目を開いた時に映ったのは、白い壁のリビング。
どうやら一軒家の中らしい。
「…ギルク、イルをこっちに運んで」
そう言ったアレンは一人で先を歩き、リビングを出て二階に上がる。
「え?ああ」
ここはどこなんだろうと首をかしげていたギルクは慌ててイルをお姫様抱っこした。
「ギルク、あなた大丈夫?足怪我してるのにイルを運んで」
「平気平気ぃ」
心配性なレイに笑って答えたギルクは一気に階段を駆け上った。
二階に着くと、そこには3つ部屋があった。
一番奥の部屋の扉を開いて、アレンが手招きする。
「寝室?」
入ったその部屋にはベッドが2つ、置いてあった。
「うん。

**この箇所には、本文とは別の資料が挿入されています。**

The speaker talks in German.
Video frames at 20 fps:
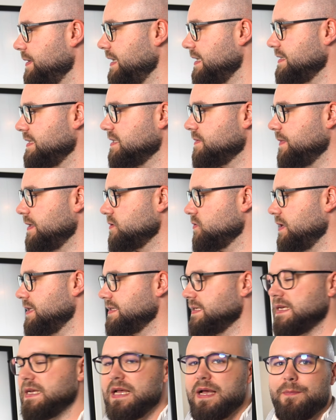Aber das jetzt mal so
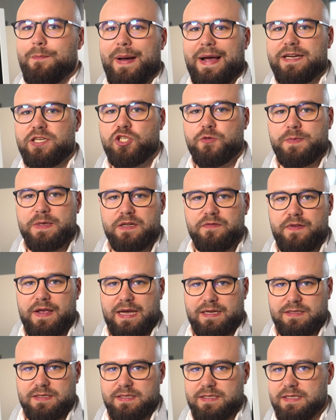als
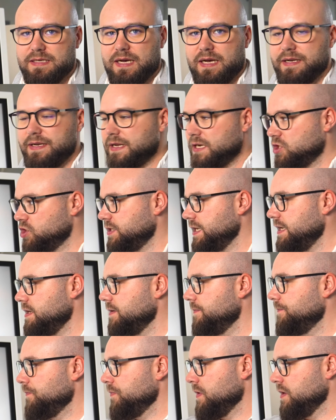beispielwertig hier an der
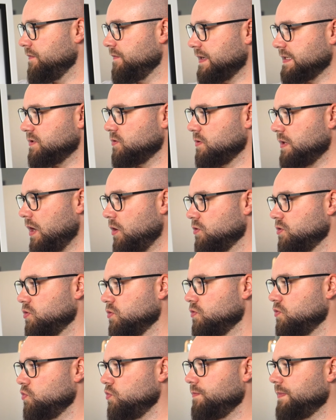Stelle, was so ein
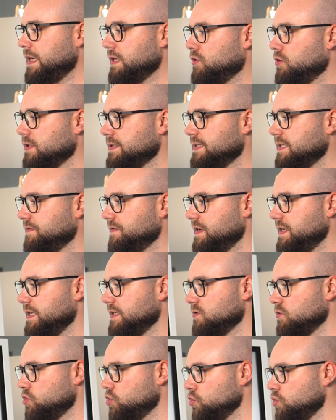Auto nun mal kostet, wenn
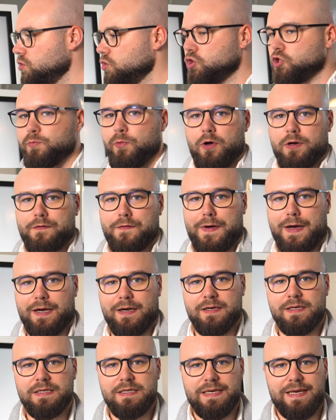du so einen schönen
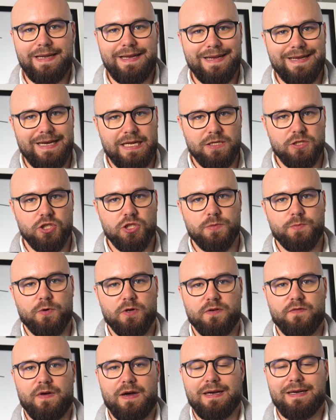Sportwagen, eleganten
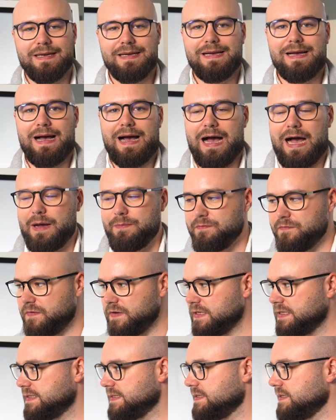Sportwagen haben
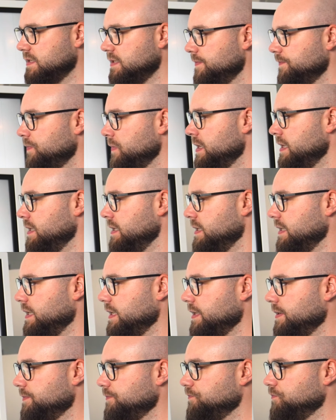willst. Ne?
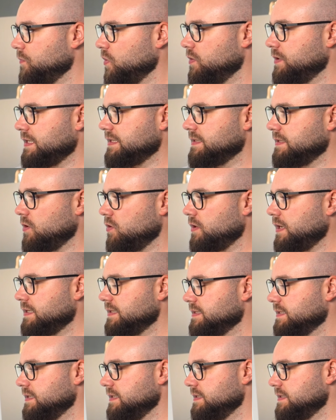Ähm, und das ist auch
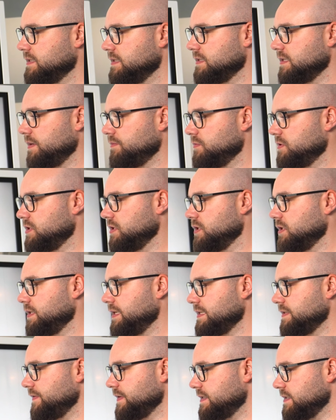ins, insgesamt äh,
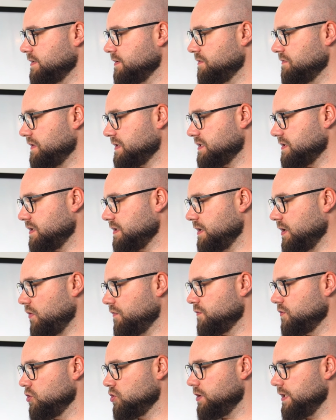das, was, was du dann da
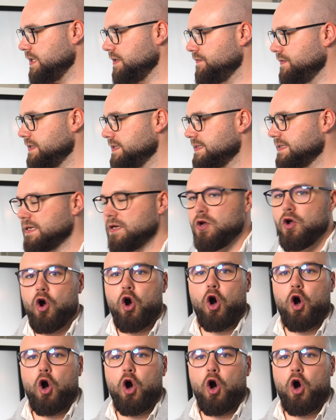auf den Tisch legen willst.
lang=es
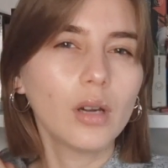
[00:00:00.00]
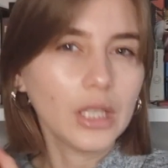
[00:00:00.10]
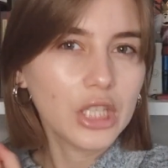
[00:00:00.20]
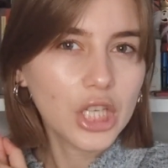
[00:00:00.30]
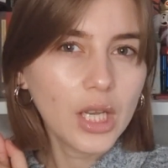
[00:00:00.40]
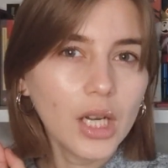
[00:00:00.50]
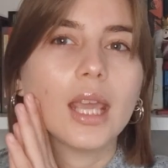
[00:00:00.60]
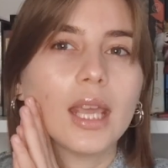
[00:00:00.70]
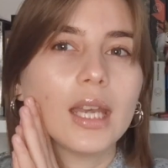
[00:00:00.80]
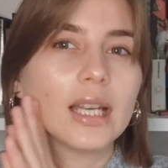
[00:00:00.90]
Richer
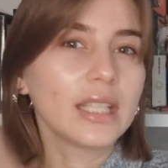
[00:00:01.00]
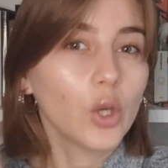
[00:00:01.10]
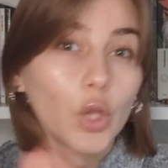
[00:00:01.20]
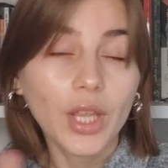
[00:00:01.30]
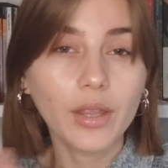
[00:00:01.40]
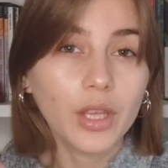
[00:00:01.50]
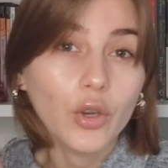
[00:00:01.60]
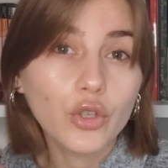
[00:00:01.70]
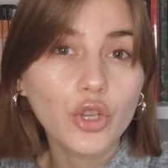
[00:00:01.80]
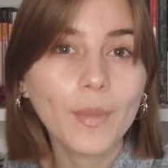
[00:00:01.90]
en el siglo
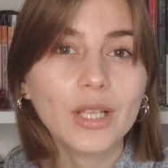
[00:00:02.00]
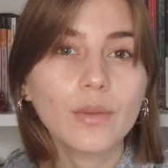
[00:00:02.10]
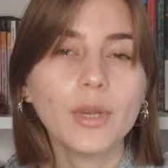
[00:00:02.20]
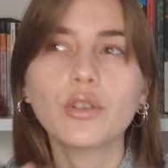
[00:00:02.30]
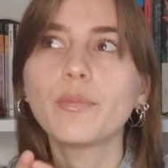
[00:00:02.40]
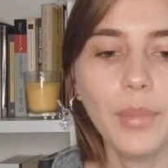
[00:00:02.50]
XVIII más o menos,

イル、寝かせて」
ギルクはベッドの片方にイルを下ろした。
「アレン、ここはどこなの?」
イルを見ながらレイは聞いた。
「俺の家」
一言そう答えたアレンはイルの横たわるベッドの横に膝をつき、動く右手を彼女の腹部の傷に翳した。
アレンの右手が金色に輝く。
しばらくして金色の光が水色になった。
「癒しの水色…」
水色は、癒しの力の象徴。
イルの傷は塞がっていき、やがて大怪我をしていたのを疑うくらい綺麗さっぱりなくなった。
「よかった…」
すぅすぅと気持ち良さげに眠るイルを見たギルクは安心してそう呟いた。
「ギルク、足」
アレンに言われて振り返ると、怪我した足に手を翳していた。
傷がなくなっていくのがわかる。